▸ WHAT THE EXERCISE ASKS: Could you copy exactly the lines below, beginning at the line with "[00:00:01.12]" and stopping after the line with "[00:00:02.04]", with no pictures?
DATASET CONTENT below:
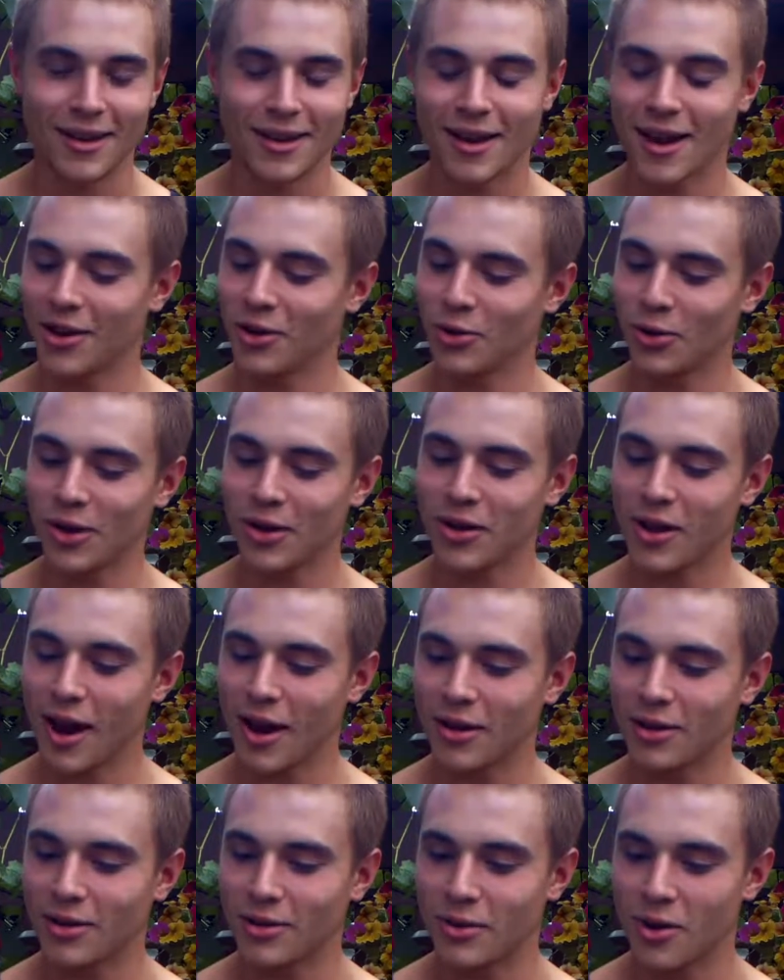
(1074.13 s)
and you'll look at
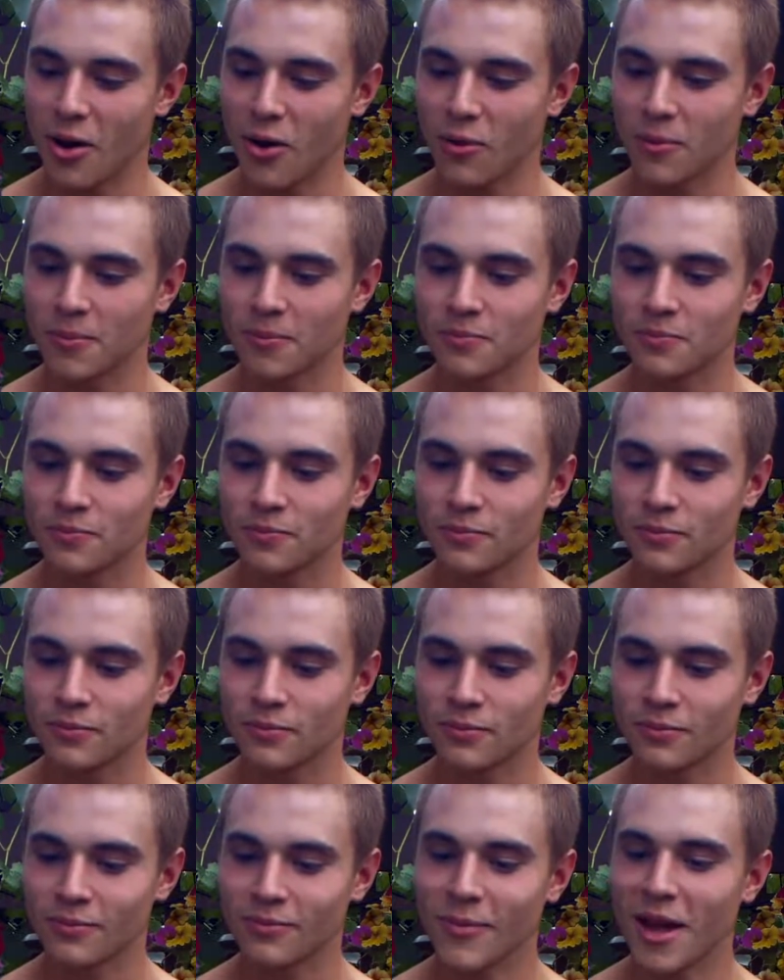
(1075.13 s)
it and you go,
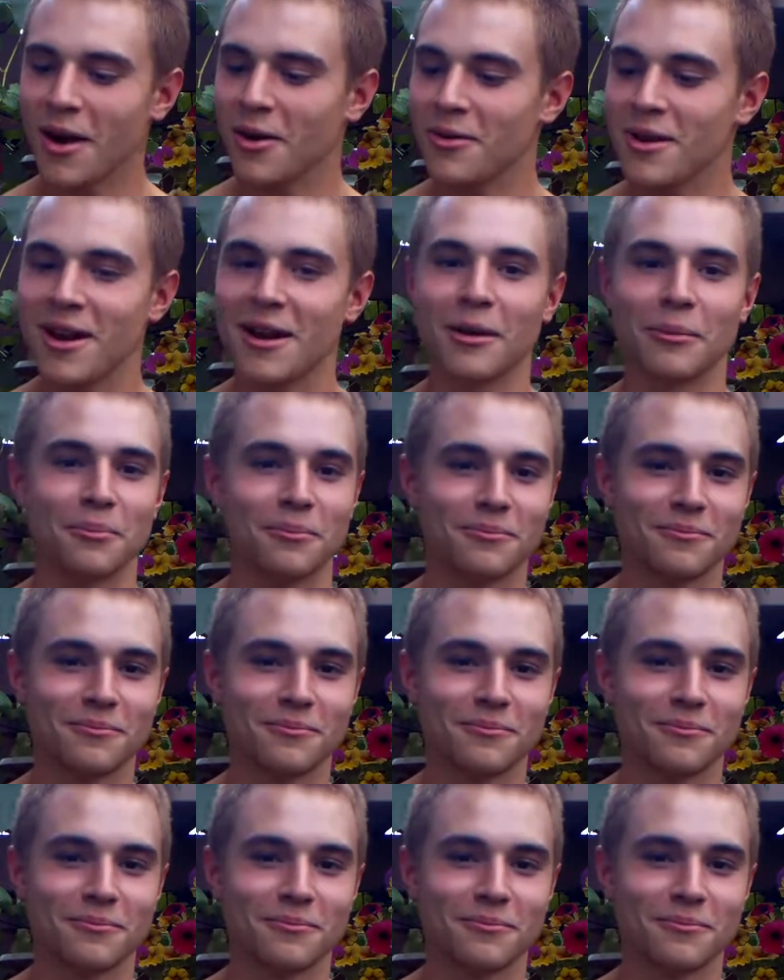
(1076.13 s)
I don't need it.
End of DATASET CONTENT.
DATASET CONTENT below:
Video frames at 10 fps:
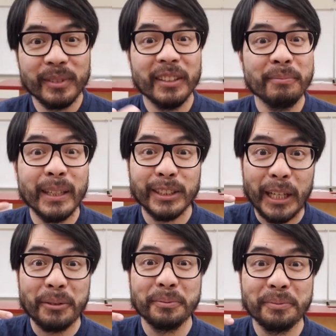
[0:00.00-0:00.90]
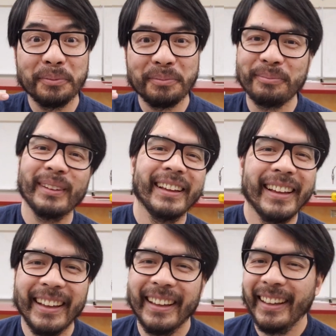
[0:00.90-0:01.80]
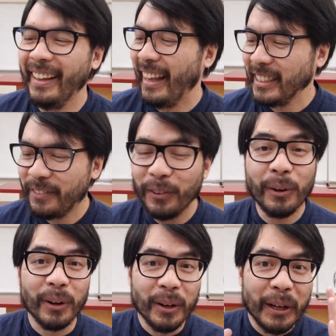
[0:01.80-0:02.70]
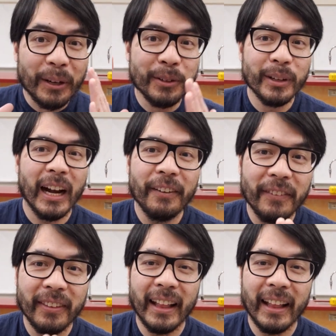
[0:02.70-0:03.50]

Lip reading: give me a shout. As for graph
End of DATASET CONTENT.
DATASET CONTENT below:
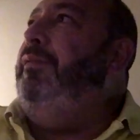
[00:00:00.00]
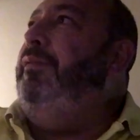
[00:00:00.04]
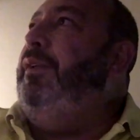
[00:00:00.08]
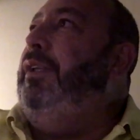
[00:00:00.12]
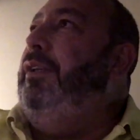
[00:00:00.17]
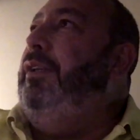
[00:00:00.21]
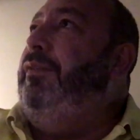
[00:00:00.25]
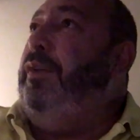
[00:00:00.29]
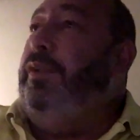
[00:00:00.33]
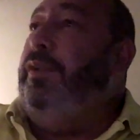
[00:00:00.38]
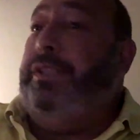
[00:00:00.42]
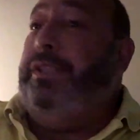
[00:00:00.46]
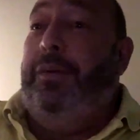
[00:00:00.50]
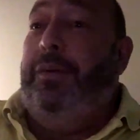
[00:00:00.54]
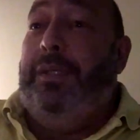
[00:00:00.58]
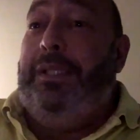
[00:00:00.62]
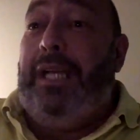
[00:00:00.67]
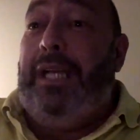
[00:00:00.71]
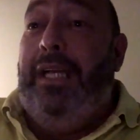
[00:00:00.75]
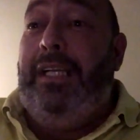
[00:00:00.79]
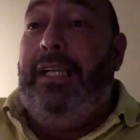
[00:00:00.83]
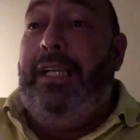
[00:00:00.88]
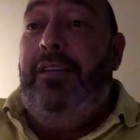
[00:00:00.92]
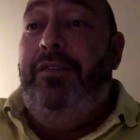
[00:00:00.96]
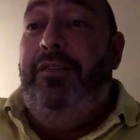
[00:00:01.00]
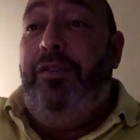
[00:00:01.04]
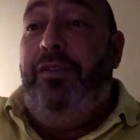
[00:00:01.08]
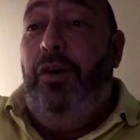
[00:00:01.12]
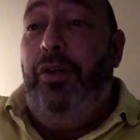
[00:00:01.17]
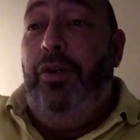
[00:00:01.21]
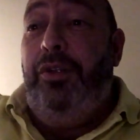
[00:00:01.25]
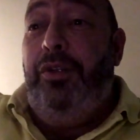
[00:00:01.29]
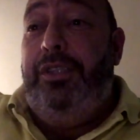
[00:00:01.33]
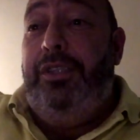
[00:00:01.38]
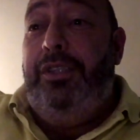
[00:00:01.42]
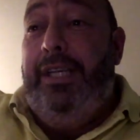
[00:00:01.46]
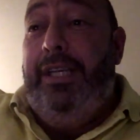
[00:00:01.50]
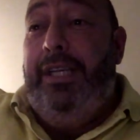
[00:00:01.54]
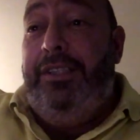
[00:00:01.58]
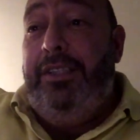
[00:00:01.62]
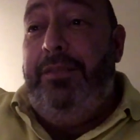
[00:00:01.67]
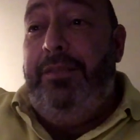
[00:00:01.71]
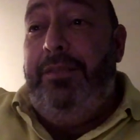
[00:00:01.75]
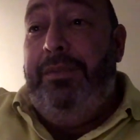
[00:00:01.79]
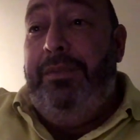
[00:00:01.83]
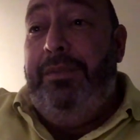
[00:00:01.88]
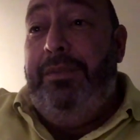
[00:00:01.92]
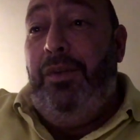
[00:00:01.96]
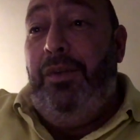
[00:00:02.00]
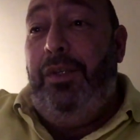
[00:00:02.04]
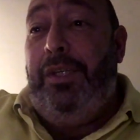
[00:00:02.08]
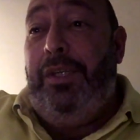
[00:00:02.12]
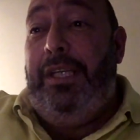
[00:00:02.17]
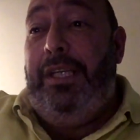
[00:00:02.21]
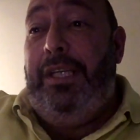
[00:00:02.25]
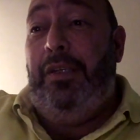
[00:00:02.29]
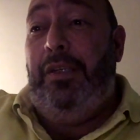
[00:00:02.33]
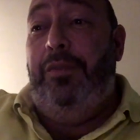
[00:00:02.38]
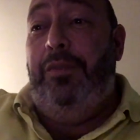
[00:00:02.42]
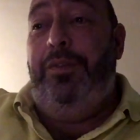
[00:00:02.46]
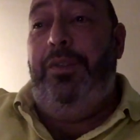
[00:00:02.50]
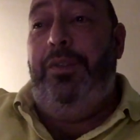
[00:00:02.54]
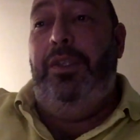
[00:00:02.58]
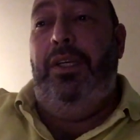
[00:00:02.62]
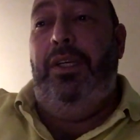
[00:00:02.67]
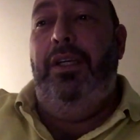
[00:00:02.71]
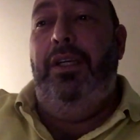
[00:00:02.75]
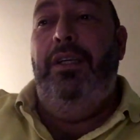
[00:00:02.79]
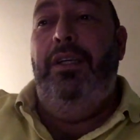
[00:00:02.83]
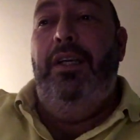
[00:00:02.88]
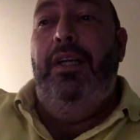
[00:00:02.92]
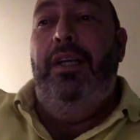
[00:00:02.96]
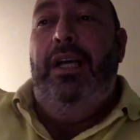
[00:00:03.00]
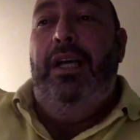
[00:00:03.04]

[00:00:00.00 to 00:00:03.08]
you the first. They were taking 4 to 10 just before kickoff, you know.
End of DATASET CONTENT.
▸ RESPONSE:
[00:00:01.12]
[00:00:01.17]
[00:00:01.21]
[00:00:01.25]
[00:00:01.29]
[00:00:01.33]
[00:00:01.38]
[00:00:01.42]
[00:00:01.46]
[00:00:01.50]
[00:00:01.54]
[00:00:01.58]
[00:00:01.62]
[00:00:01.67]
[00:00:01.71]
[00:00:01.75]
[00:00:01.79]
[00:00:01.83]
[00:00:01.88]
[00:00:01.92]
[00:00:01.96]
[00:00:02.00]
[00:00:02.04]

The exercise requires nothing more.